PM: When you’re composing a poem, are you ever visualising what you’re writing about? I mean are you largely hearing words, or are you describing something you’re imagining?
FG: For me, often the words come before the imagination. The sound of the word leads the way.
But I would really hate to codify an approach. I’m interested in taking a lot of different kinds of approaches. I’m also very interested in description, in looking at something and moving into that, starting with an image and digging in and building out—
PM: Are you referring to writing with an object directly in front of you? Or having one in your mind’s eye?

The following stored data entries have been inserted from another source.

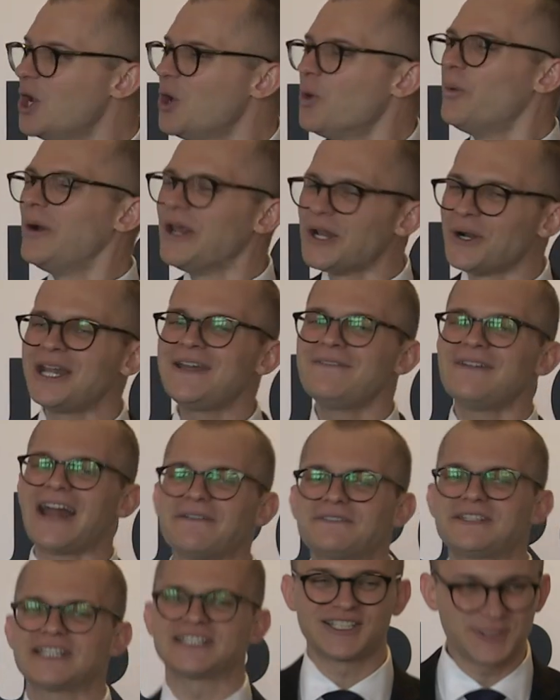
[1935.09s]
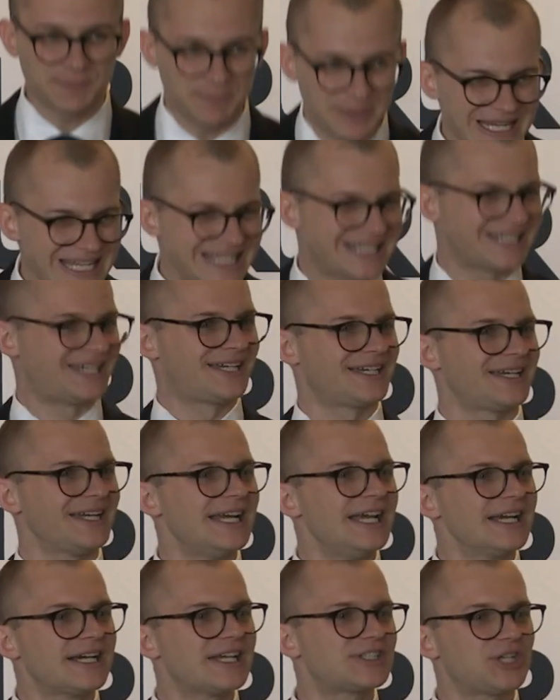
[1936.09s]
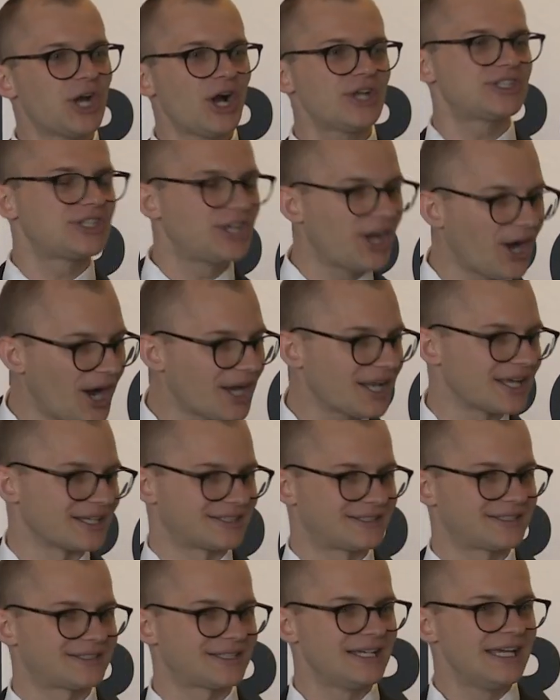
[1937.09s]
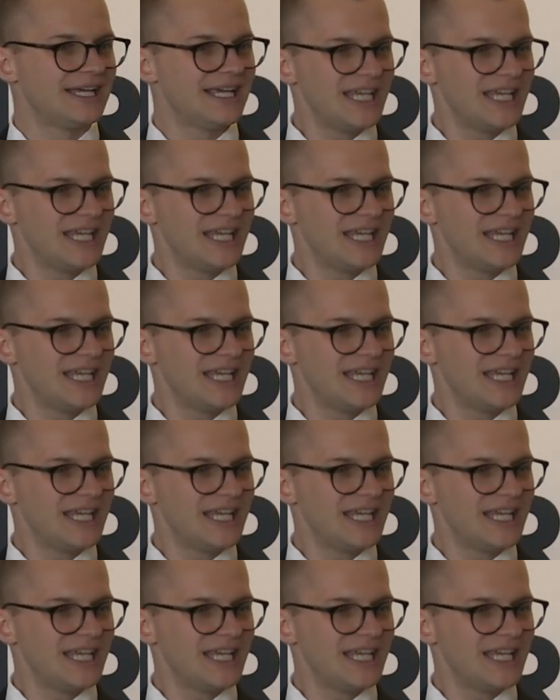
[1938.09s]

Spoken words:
we don't even have to speak because God's got us.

FG: Well, for instance in a series of poems I’ve written about photographs by Sally Mann, it’s about looking at something that’s right in front of me and entering in. The image, in that case, opens the words. In other cases, it’s the words that open up a rhythm, that open up the possibility of the next word … I think the approaches are infinite. But, as we were saying before, it’s a listening. Even in the looking, it’s a listening to what you’re looking at. Simon Weil says that prayer is a kind of listening. David Antin talks about ‘tuning.’